I am writing this article in hopes of educating guitarists about guitar tab.There has been an on going debate amongst music educators (Guitar instructors in particular) about the validity of guitar tab as a form of instruction for students.When I first started playing guitar, Tablature didn’t even exist, (I guess I am dating myself here).

I didn’t read sheet music either. I had a couple of choices when learning new songs Have a friend who new how to play show me the things he knew. This worked fine as long as they were playing it correctly. Sit with my recordings and pick off by ear the things I wanted to learn. This was great practice for developing my ear, but it could definitely be time consuming but very worthwhile.

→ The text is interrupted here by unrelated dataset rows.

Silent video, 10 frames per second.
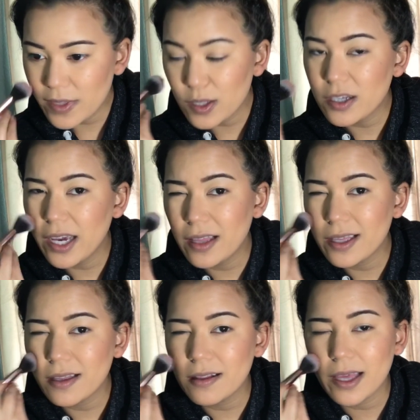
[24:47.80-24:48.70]
look kind of
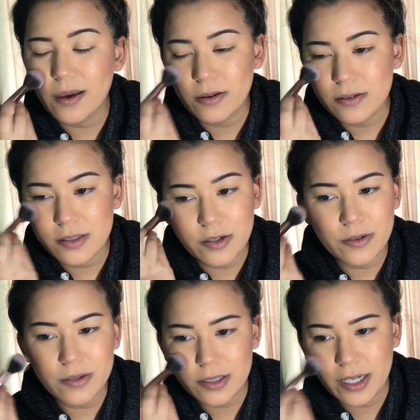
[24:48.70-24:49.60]
like a clown, so
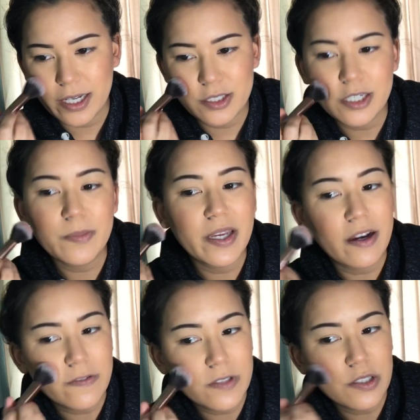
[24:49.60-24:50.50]
it kind of turned me
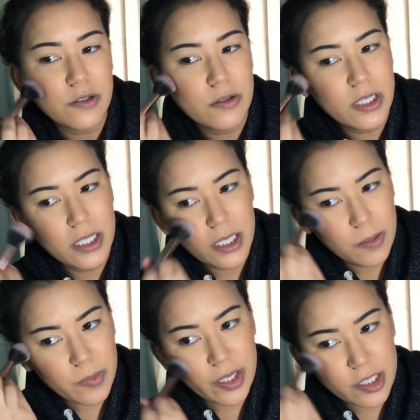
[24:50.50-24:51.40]
off to
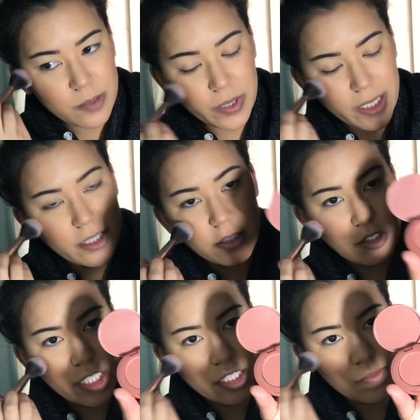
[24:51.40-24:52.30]
blush, but this
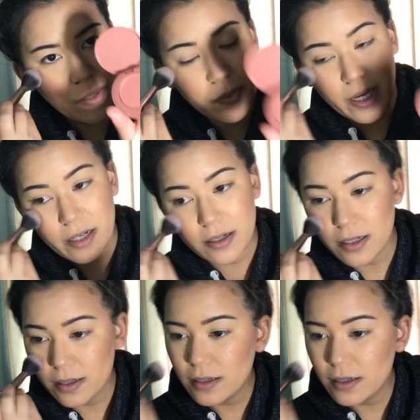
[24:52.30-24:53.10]
changed my mind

Both of these methods had pros and cons in that you might be learning something the wrong way, but you were developing your playing skills and your ear. Even if it wasn’t completely correct.Today we have guitar tablature that enables us to look at a sheet and tell us which fret or frets to put our fingers on. There are even programs like Power tab that will play the song. Now this is great if you have heard the tune before and you might be fortunate enough to play it reasonably well if you have a good sense of time.

More often than not the new students that start with me who have been using tab have poor rhythmic skills and the things they have learned through tab sound mediocre at best. A lot of times they use incorrect fingerings as well.I do use tablature when teaching students, but I do so in a very limited manner when students first start.

It can be helpful in creating dexterity and gives them something interesting to play, as I have yet to find a sight-reading instruction book that doesn’t bore them to death.

My students are taught to sight-read so they can understand the theoretical concepts behind good time and rhythm. As well they learn the note names and the guitar neck on every fret. Sight-reading in and of itself does not promote good time, if it does not include proper rhythm exercises to accompany it.

Part of this is working with the metronome. Sight-reading as well does not replace good ear training. Students are always amazed when I can listen to a new song and just figure it out. I tell them when I first learned guitar that is how I did things, and I had a lot of practice at it. I also let them know that the ear training and theory I learned help me to figure things out by just listening to them.

All of these tools help me to understand how things should work in music.The area where I do feel tab is very helpful is in songs that are in different tunings.

Finger-style guitar has various tunings and it would be like learning to sight-read for a completely new instrument for each new tuning. I do tell them it is important to understand how to read rhythmic notation that way song can be played in proper time.Proper sight-reading teaches you that skill.

I do think tab when used improperly creates lazy students without proper music skills. On the other hand teaching sight-reading without good ear training does no better.

Remember some of the best musicians never sight-read, Wes Montgomery the great jazz guitarist to name one. But he developed his ear beyond belief. Developing your ear is by far the most important skill.

Well I hope you find this article helpful and see the purpose of developing all of your music skills.